UK set to slash rates ahead of US

Financial & Professional Services
Financial Communications

The FTSE 100 enjoyed a record high today of 8,076 points – up 29 points from its previous peak of 8,047 in February 2023.

The 40 year old exchange enjoyed an uplift in share valuation primarily driven by fresh hopes of UK interest rate cuts, with the first anticipated as early as August.

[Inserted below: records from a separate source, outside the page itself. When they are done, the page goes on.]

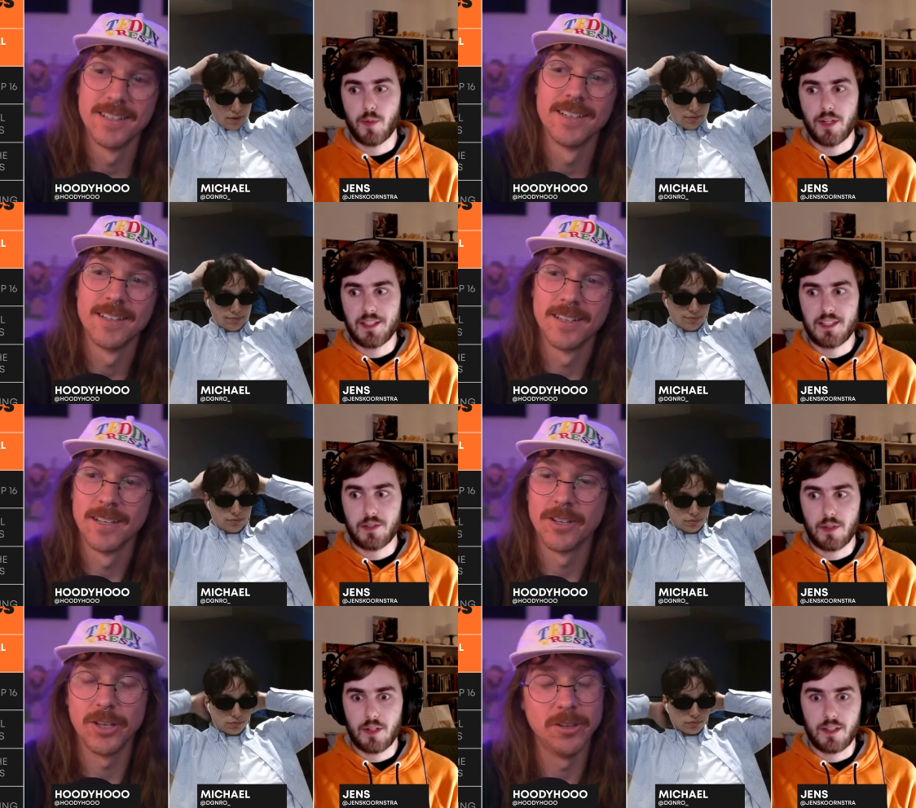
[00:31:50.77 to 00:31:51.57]
Speaker 1: points
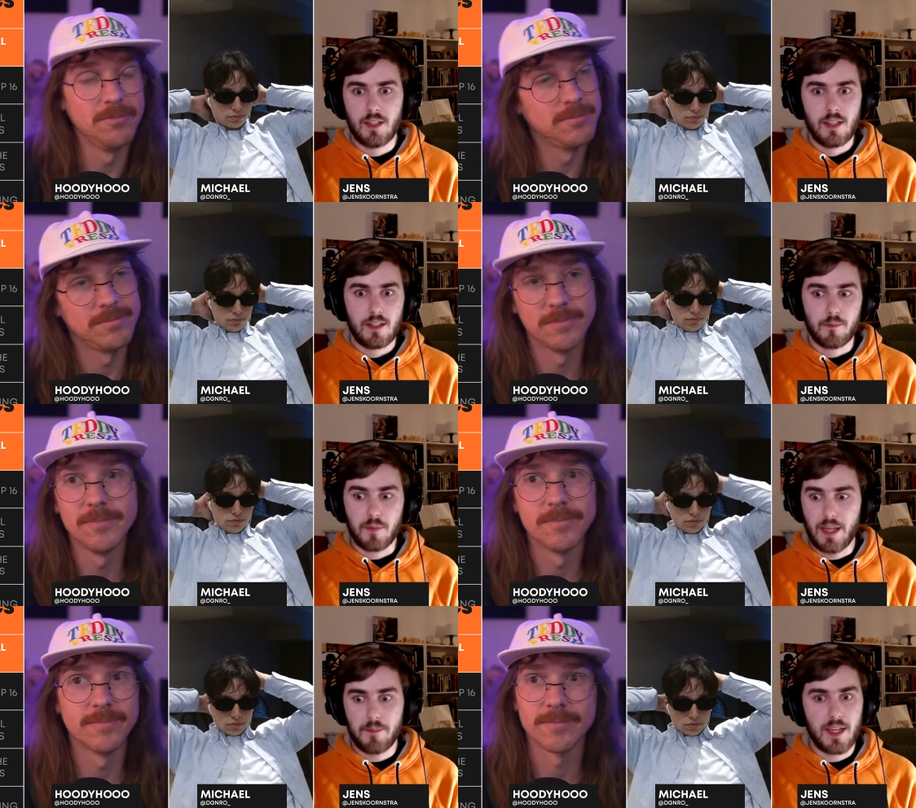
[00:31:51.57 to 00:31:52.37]
you earn
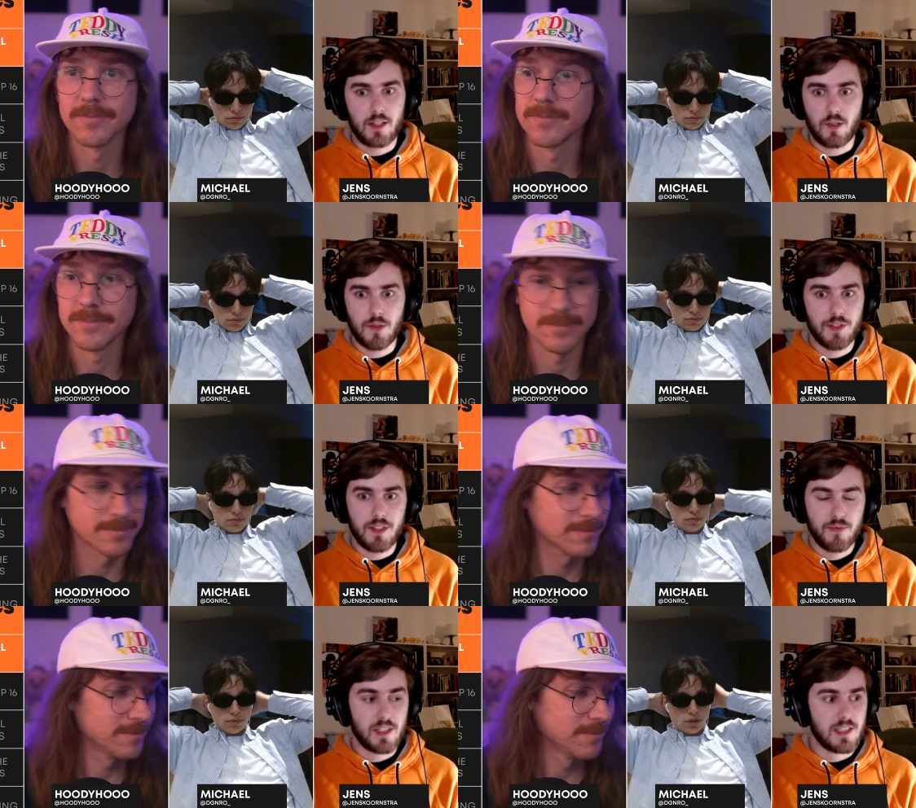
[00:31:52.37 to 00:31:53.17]
can make all the
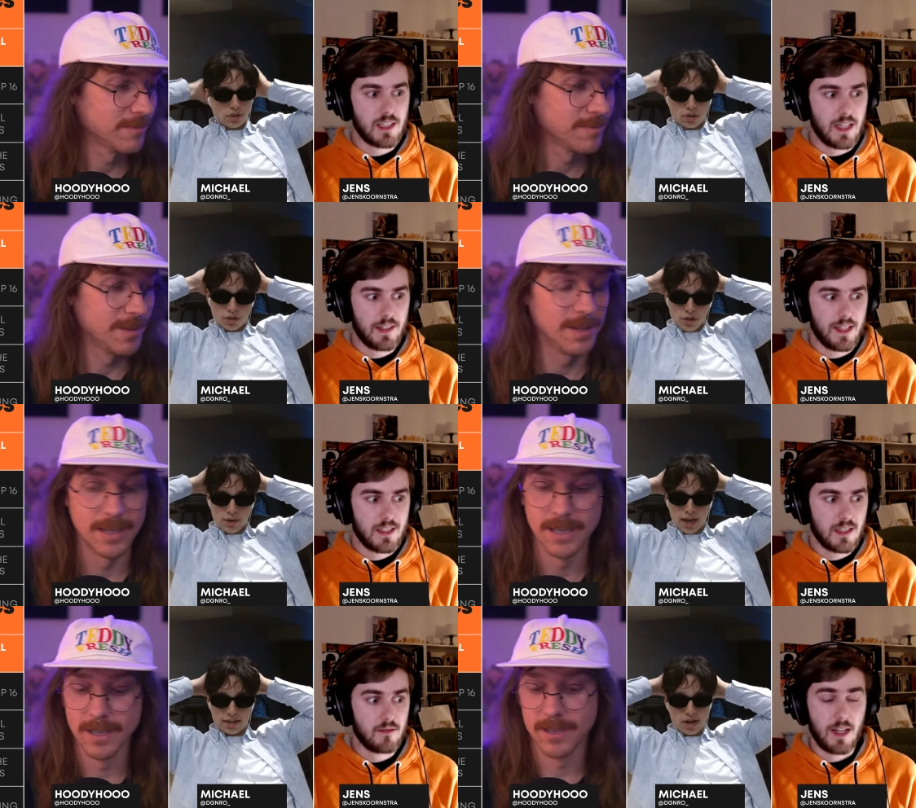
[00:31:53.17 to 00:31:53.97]
difference, and
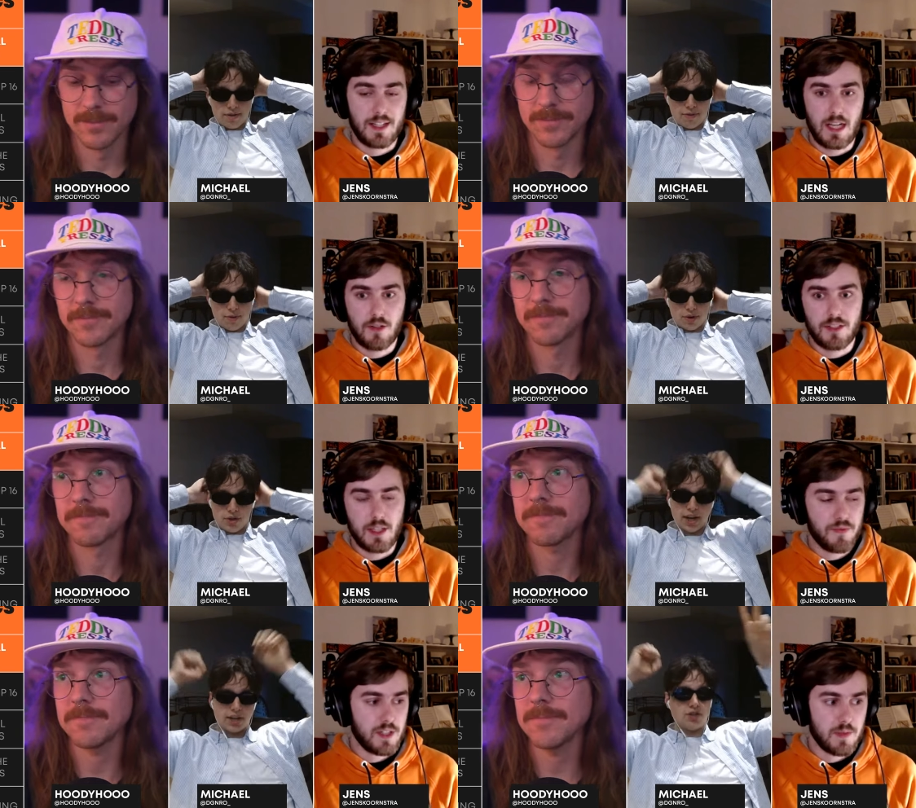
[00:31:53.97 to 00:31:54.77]
that's right now four. the
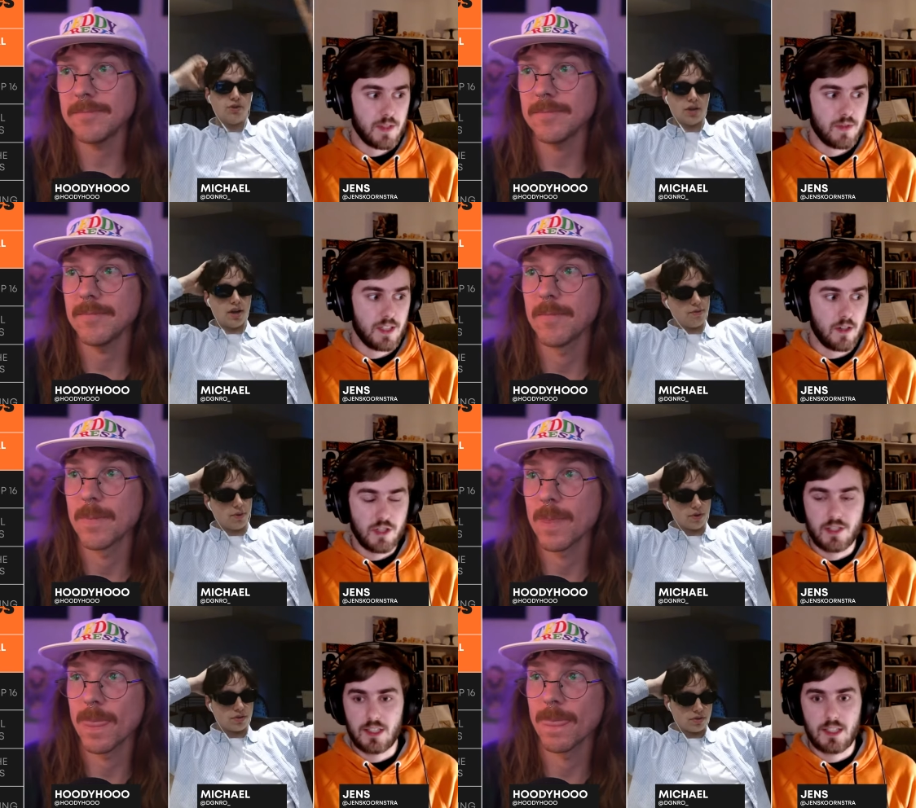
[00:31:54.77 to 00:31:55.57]
difference between
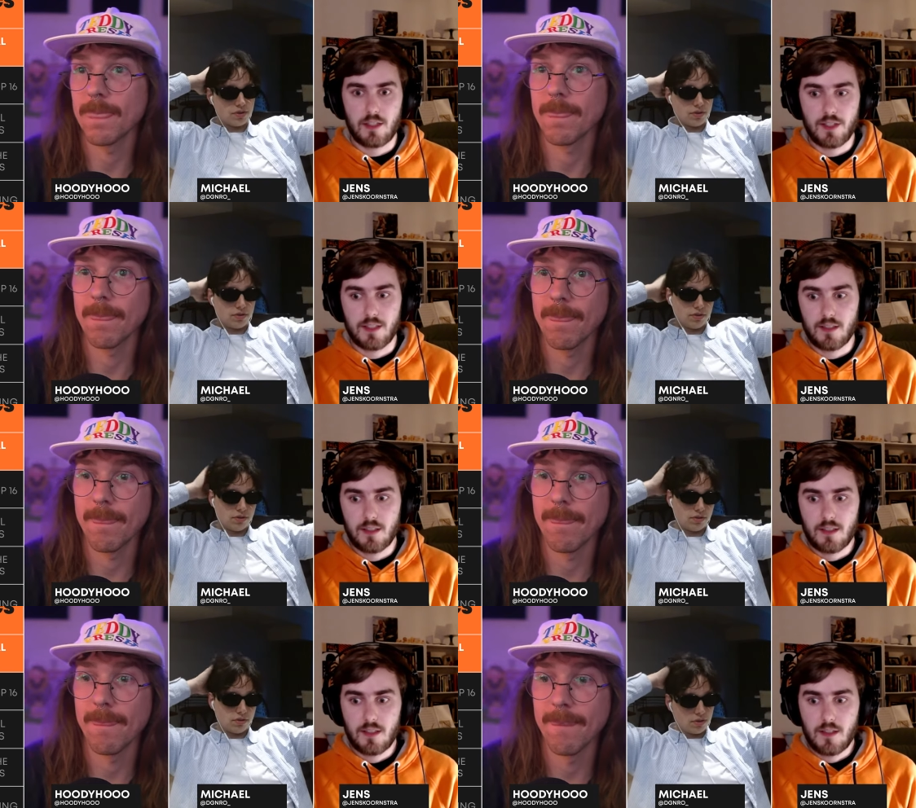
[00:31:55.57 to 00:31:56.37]
oxygen fours. and Luna.
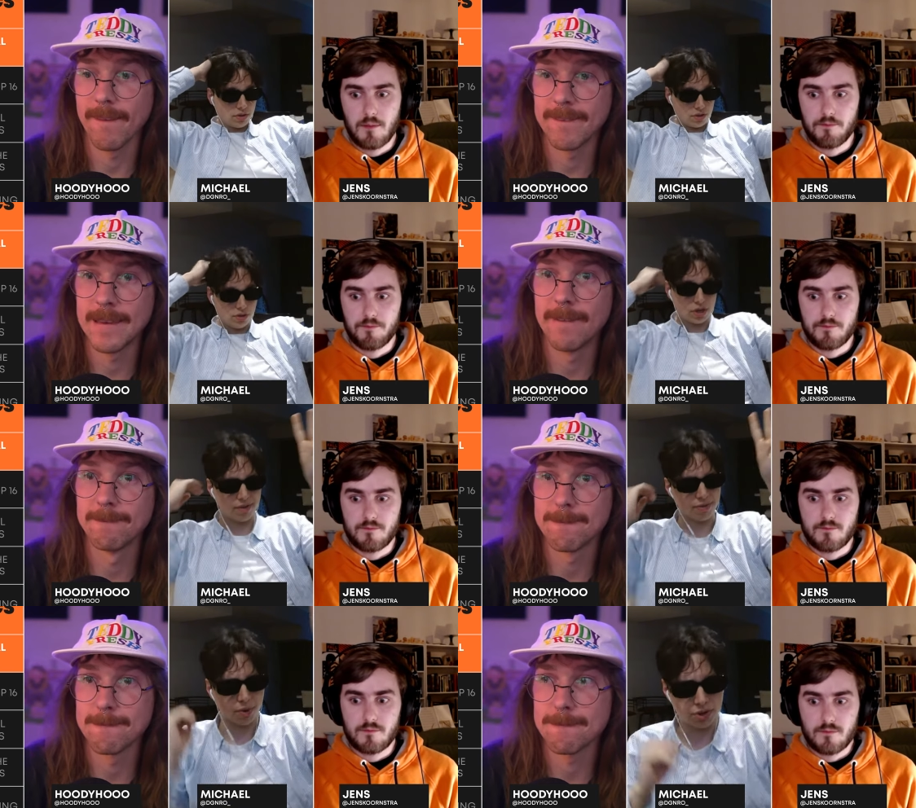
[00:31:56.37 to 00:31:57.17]
Speaker 2: Yeah, two
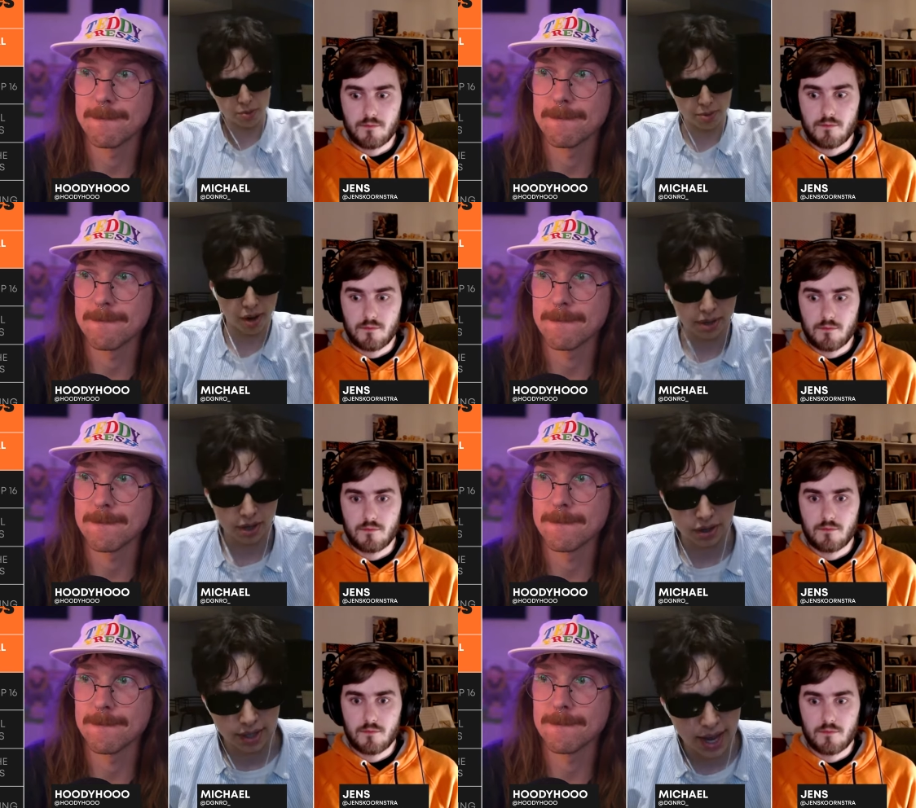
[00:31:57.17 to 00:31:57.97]
top fours, you probably go
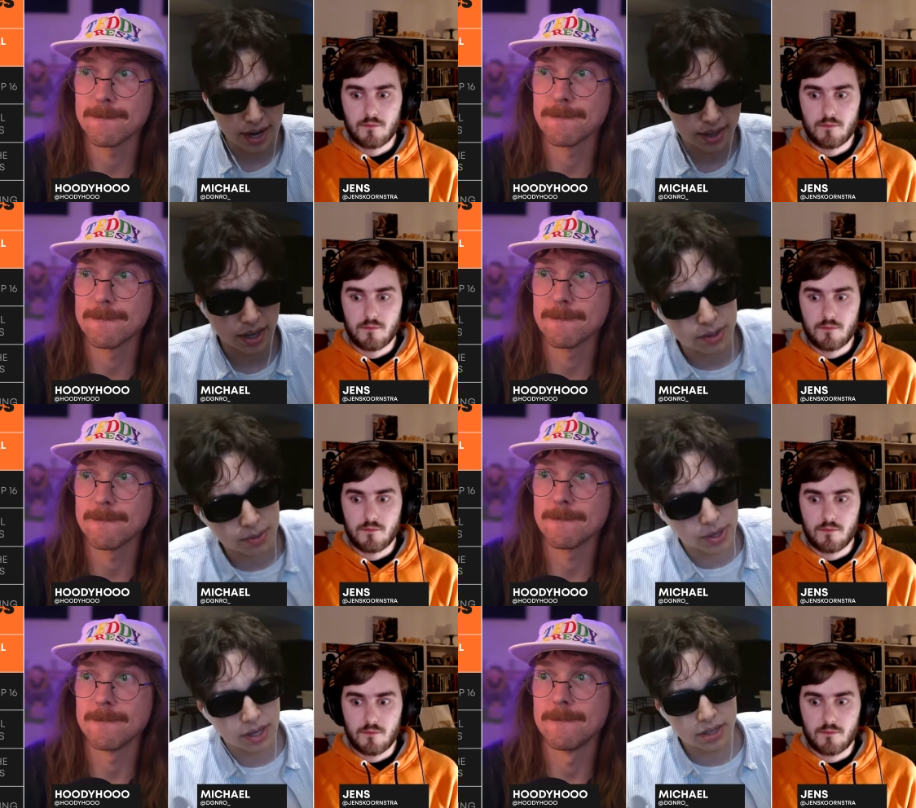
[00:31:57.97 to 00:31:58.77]
to LAN. I think is
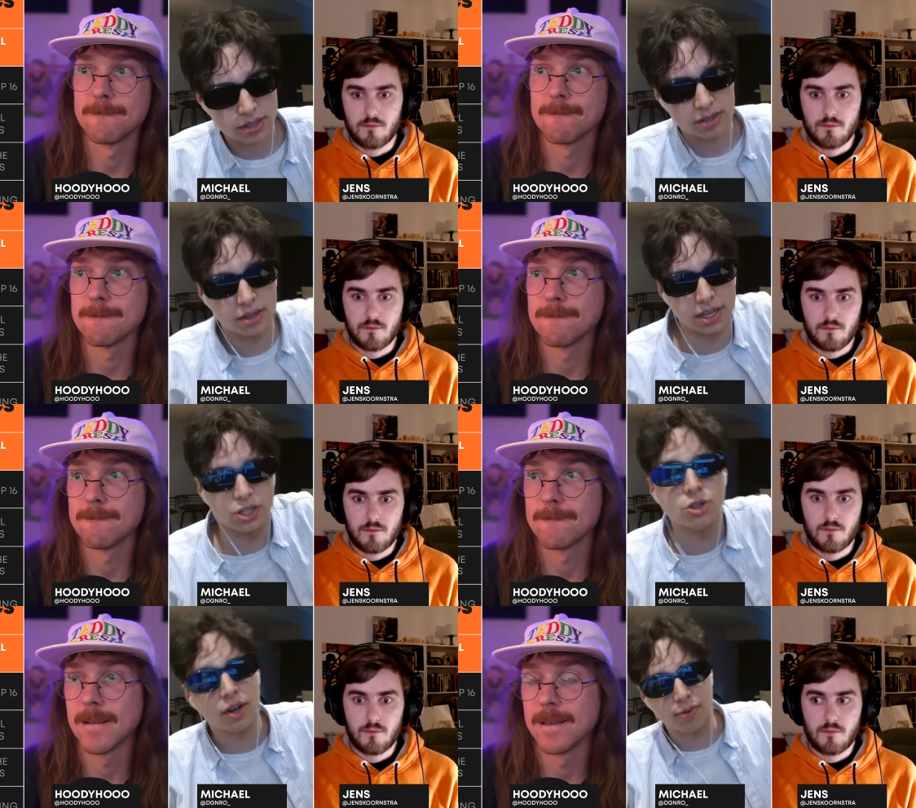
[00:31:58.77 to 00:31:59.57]
what it is. It's like
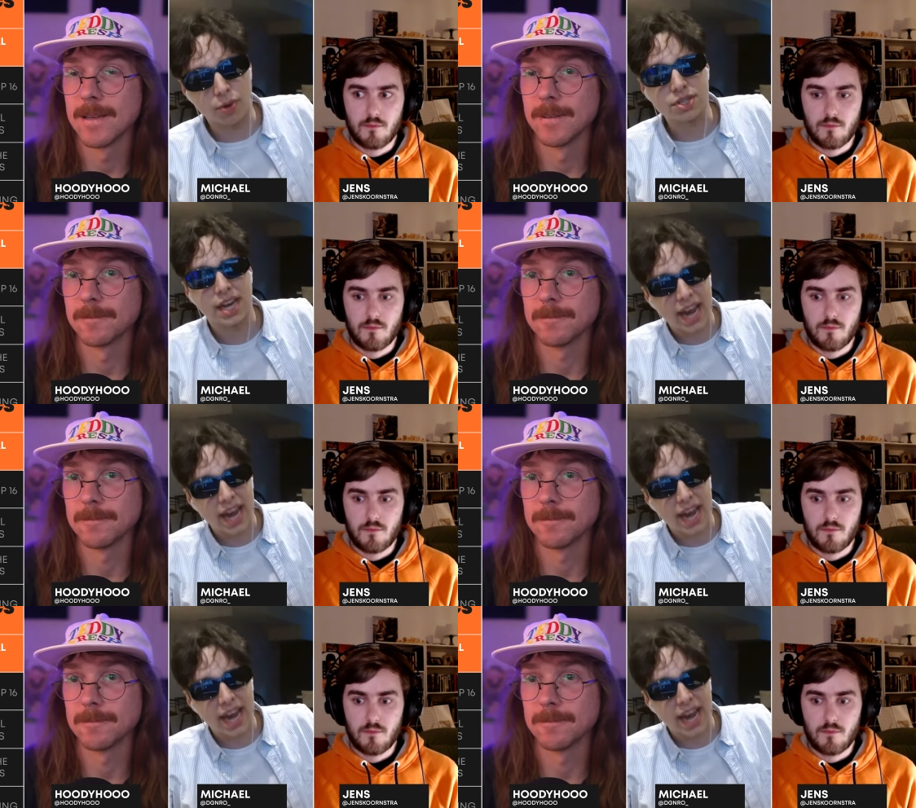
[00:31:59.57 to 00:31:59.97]
two top fours and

UK business activity also exceeded that of analyst expectations in April, with the S&P Global Flash UK composite output index rising to 54 in April from 52.8 in March.

Market sentiment also enjoyed recent news from the Office for National Statistics (ONS) that showed borrowing hit around £121bn in the financial year just ended — a decrease of £8bn on the previous year.

It should also be pointed out that the FTSE 100 is commodity heavy; with Shell responsible for almost a third of the index’s 2024 gains. Valuations were also bolstered by a change in appetite from traders switching out technology stocks for commodities (crude oil prices rose higher than $90 a barrel in April).

What can be considered by many as welcome news - the rally which swept up most of the FTSE 100 came as the dollar extended recent gains against the pound. This is because the majority of constituents derive their revenues in foreign currency, therefore benefiting from a weaker exchange rate in return.

Fundamentally driving the pounds weakness against the dollar is what analysts term as ‘rate differentials’. With US options markets now expecting a 1/5 chance of a rate hike - not cut - within the next 12 months due to higher than expected economic data, traders are therefore betting on the UK pursuing a more hawkish approach to rates relative to their US counterparts.  

Yet, it’s important to ask the question whether this good news on the horizon is more reflective of the BoE’s acknowledgement of an economy struggling to wade its way out of stagflation, more so than a return to economic growth.

Post pandemic, the UK has 400,000 fewer workers contributing to the economy than it did before, a shrinking equity market and the highest tax burden since World War Two.

And yet, some analysts suggest that in reference to last week’s tech sell off, with the likes of the Magnificent Seven accounting for 37% of the S&P 500’s 10.2% gain during Q1, US equities may be overvalued and that a correction may be in order.

With UK equities valued at an attractive discount, alongside potential rate cuts on the horizon with a government in waiting, the UK may indeed be on to brighter pastures, but important structural problems still need addressing.